I should like to make one further comment about the interaction of these arrangements with the tax treaties. I touched on this briefly on Tuesday when I intervened on the Minister to ask which took precedence: double tax treaty rules or these rules. There are some issues around the number of years that might be treated as resident. The question arises as to what years should be counted for the purpose of the test, where a taxpayer may be resident in the UK under UK law but is also resident in another country. If, under the double tax treaty, the taxpayer is treated as not being resident in the UK for a particular year, does that mean that they are not resident in the UK for the purpose of the seven-out-of-nine-years rule?
It is usual for a double tax treaty to contain clauses to determine residency. Often, there is a tie-breaker clause where the general tax laws would result in an individual’s being a dual resident. In cases of difficulty, it is usual for the two countries to decide the question by mutual agreement. For example, the US-UK tax treaty has that facility at the moment. It would be helpful if the Minister expanded a little bit—certainly in respect of migrant workers—on how the double tax treaties will work, how applicable they are and the extent to which they override the existing rules. I understand that some double tax treaties deal with split-year arrival or departure, but in other situations that may not apply. That refers back to the point about extra-statutory concession A11.
Mr. Mark Field (Cities of London and Westminster) (Con): I shall be brief, as it is not an appropriate time to have a full debate on all aspects of the proposal for non-domicile tax.
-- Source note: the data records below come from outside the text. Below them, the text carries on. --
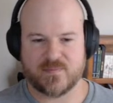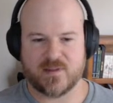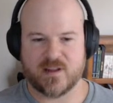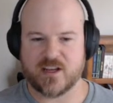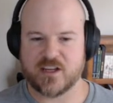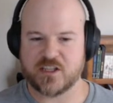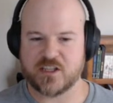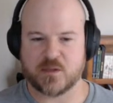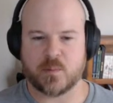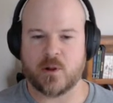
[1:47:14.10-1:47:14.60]

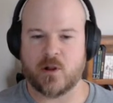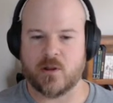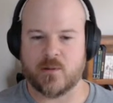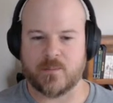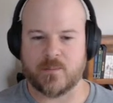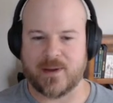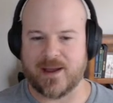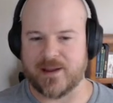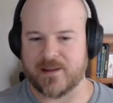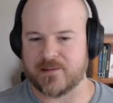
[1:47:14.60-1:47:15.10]
is the pole and
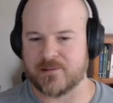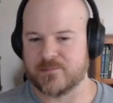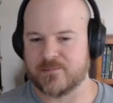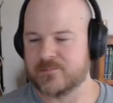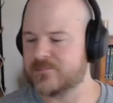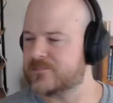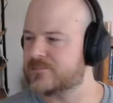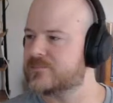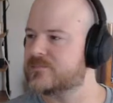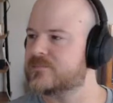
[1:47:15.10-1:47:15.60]
pint.
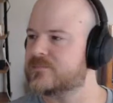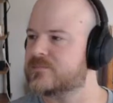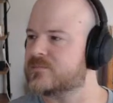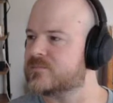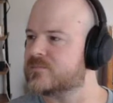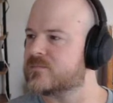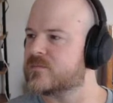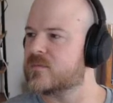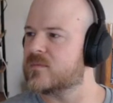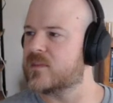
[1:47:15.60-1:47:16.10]

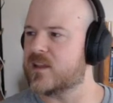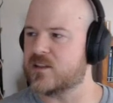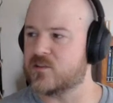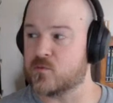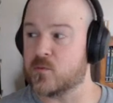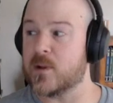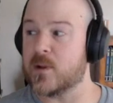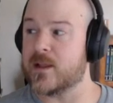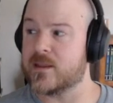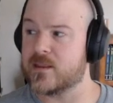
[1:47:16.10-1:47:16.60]

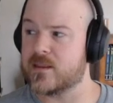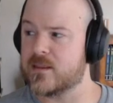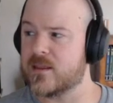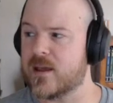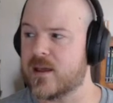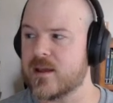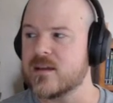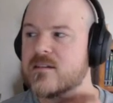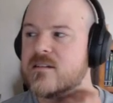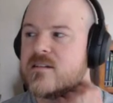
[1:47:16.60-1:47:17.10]
That's really the
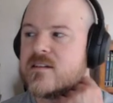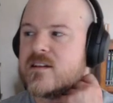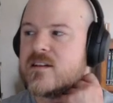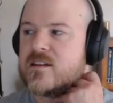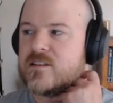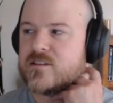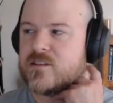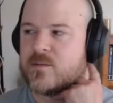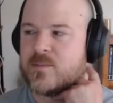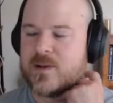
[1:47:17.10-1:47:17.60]
thing.
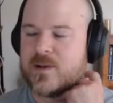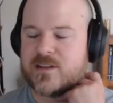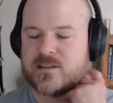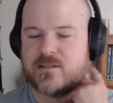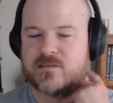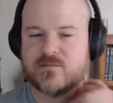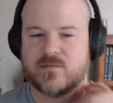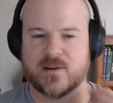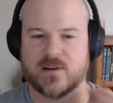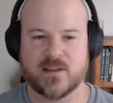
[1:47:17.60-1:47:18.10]
That makes
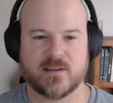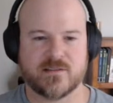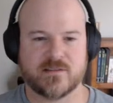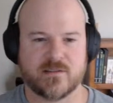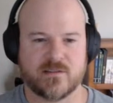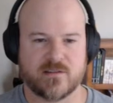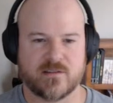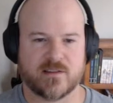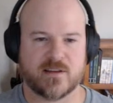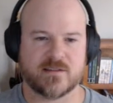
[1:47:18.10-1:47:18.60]
sense why that's
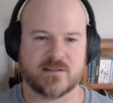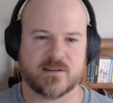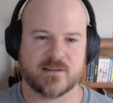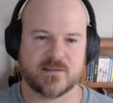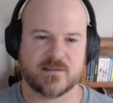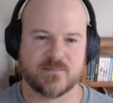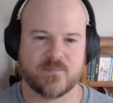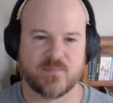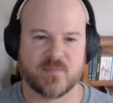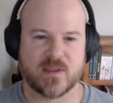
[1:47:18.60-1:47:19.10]
all
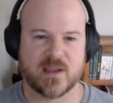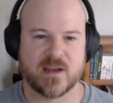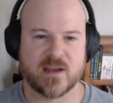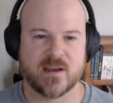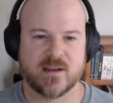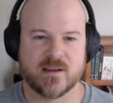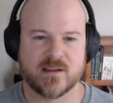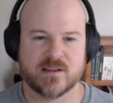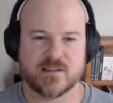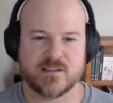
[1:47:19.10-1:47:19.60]
size.
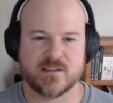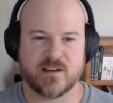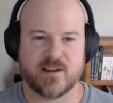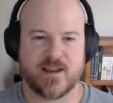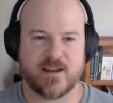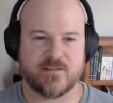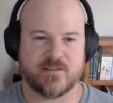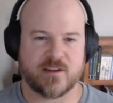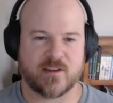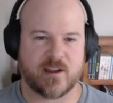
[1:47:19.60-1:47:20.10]
So you
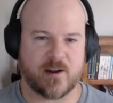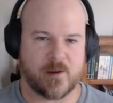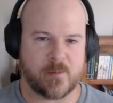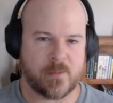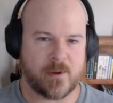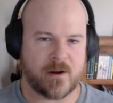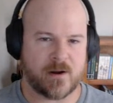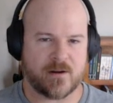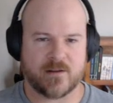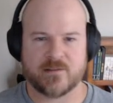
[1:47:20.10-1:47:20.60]
have Inkari
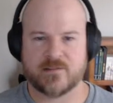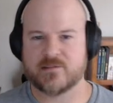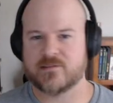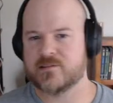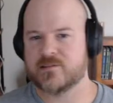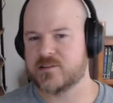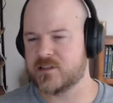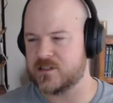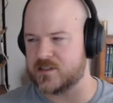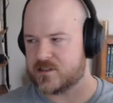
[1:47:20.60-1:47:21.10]
Paris.
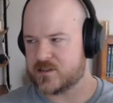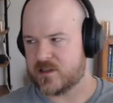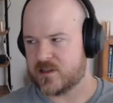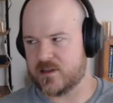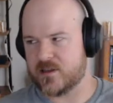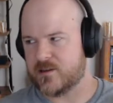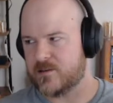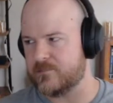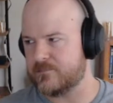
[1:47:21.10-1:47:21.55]
She's the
I have always been sympathetic towards elements of such a tax, but there is grave concern about the lack of certainty in this area.
I accept that, as the Minister said, these are often quite complicated matters. The concern is not necessarily whether that lack of certainty is justified—professionally qualified people probably can work their way through a mesh of different regulations. However, such a perception could do grave damage to this country as an open and welcoming one in a global world. I accept that that is by no means the single most important consideration. None the less, in the City of London there is a worry that we could run the risk of losing some talented people, who will go to Singapore, Dubai or other parts of the world rather than settling on these shores.
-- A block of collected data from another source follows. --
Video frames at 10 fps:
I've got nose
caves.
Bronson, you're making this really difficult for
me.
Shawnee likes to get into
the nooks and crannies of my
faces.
With reference to the amendments, I have a lot of sympathy with the idea of having a larger de minimis provision. Otherwise, we run the risk, as my hon. Friend the Member for Fareham said, of encountering two problems. First, there is the sheer cost of compliance, which will be every bit as much a cost to HMRC as it will be to the taxpayers concerned. Secondly, above all, that makes this a potentially inefficient tax, which should not go unremarked on by Opposition Members. I am interested to hear the Minister’s response.
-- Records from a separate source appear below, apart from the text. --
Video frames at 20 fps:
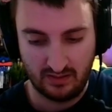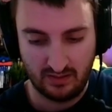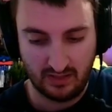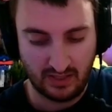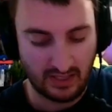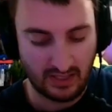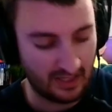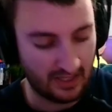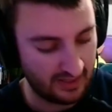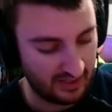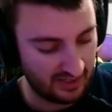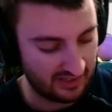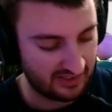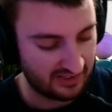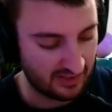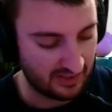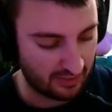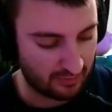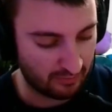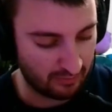And I think I
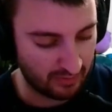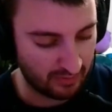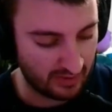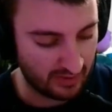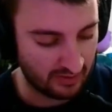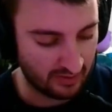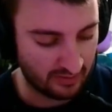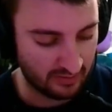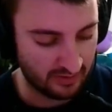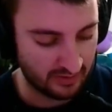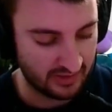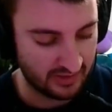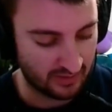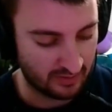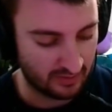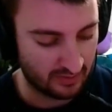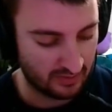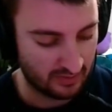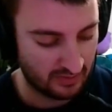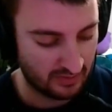sent 3 of those,
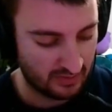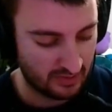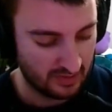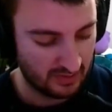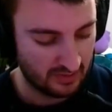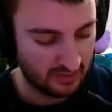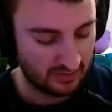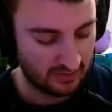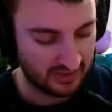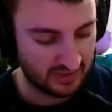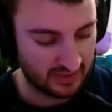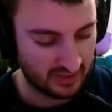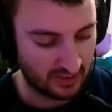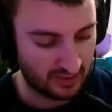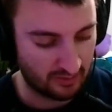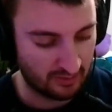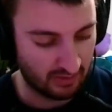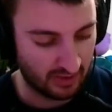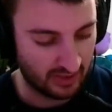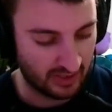so there's
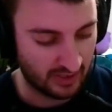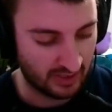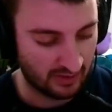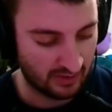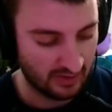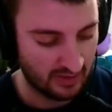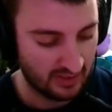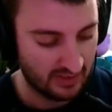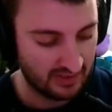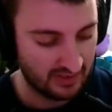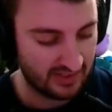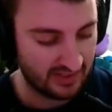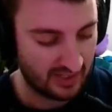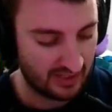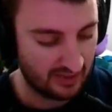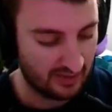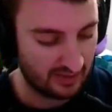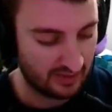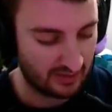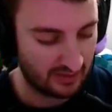another one in here.
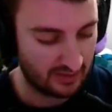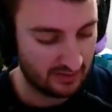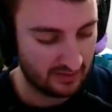Psyduck.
Recalling elements of an earlier debate, a particular problem that we are facing is not so much that relatively low-paid people are coming to work in this country as immigrants and taking the jobs of our indigenous population, but that the disincentive to work is often so great, particularly because of social housing and the tenure that comes with it—and all the housing benefit that goes with that—that we run a real risk of unintended consequences arising from what is emerging in a lot of legislation.
I hope that the Minister will reassure us that she is giving some thought to these matters. Without a reasonable de minimis provision, we run the risk of pulling many more people into the provisions covering these remittances, in a way that the Government probably do not intend.